Rodney Brooks, "The Relationship Between Matter and Life."

A short article which I've seen referenced in a number of articles relating to embodied AI and its variants; in it, the author discusses the progress, and more importantly the lack-of-progress, in both artificial intelligence and artificial life, and speculates on what this means and what new discoveries may be required to overcome them.  He does first emphasize that neither field has been barren or unproductive; he lists a number of examples, such as speech recognition programs and machine design, where AI and AL have produced powerful and widely used applications.  But, clearly, pattern recognition algorithms and genetic algorithms and etc, while useful, do not approach the depth and power of "real" intelligent and living things.  Something is "missing" in all current models of AI and AL (an evaluation which, though made here in 1991, is still true today.) 
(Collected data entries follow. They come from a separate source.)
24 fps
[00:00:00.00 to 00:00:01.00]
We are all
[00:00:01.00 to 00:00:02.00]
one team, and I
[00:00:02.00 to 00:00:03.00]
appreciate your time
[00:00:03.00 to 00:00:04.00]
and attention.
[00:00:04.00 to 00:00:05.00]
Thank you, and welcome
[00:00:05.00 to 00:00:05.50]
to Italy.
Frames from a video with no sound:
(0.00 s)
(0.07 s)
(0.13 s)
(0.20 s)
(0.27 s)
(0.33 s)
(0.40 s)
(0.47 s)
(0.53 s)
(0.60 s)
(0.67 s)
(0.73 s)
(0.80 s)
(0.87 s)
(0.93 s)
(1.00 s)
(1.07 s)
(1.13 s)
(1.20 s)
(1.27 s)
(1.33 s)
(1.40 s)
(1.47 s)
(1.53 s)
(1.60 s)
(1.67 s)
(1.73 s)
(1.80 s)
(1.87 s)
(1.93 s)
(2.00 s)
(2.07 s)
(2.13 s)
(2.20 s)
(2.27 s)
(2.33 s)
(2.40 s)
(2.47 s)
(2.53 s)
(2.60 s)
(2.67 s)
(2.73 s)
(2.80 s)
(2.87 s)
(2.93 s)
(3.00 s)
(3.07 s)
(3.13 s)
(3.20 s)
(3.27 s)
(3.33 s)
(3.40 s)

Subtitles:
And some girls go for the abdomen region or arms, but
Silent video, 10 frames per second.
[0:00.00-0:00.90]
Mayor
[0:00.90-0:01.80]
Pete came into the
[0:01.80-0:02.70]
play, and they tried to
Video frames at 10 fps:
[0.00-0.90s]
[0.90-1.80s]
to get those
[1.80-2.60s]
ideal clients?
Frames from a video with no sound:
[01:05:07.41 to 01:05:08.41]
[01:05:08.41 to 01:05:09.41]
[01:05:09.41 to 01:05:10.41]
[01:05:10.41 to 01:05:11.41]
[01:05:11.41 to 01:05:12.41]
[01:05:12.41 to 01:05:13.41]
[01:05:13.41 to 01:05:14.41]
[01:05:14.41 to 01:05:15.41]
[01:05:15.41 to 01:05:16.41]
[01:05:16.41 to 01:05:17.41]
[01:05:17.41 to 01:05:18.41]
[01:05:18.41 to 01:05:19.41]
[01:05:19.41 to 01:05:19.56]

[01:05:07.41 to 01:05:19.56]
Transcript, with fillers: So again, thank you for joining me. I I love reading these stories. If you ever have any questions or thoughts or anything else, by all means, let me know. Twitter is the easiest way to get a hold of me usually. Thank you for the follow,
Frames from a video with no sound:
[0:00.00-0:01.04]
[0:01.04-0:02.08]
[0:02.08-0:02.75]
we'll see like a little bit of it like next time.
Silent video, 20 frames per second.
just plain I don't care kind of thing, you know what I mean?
Brooks lists a few broad categories of what could be the limiting factor; incorrect parameters or incomplete formulations of experiments, insufficient computational power or complexity, or something "mysterious," yet to be discovered, which adds a previously missed dynamic of such systems.  The first category he largely dismisses; over the long history of both disciplines, the "correct" combination of existing features would have likely been discovered by design or chance.  The second category he deems plausible, citing the seemingly qualitative difference in behavior of "brute-force" chess AI programs from the early, low-powered versions to Deep Blue, and speculates that it could occur in more profound ways for AI and AL systems simply by "scaling up" the kind of models currently created until they become sufficiently powerful or unpredictable to rival real systems.  The third category is the most speculative; fundamental discoveries in computer science, mathematics, or even physics may be required to completely model AI or AL systems, but currently no one can say when or if such a discovery would emerge.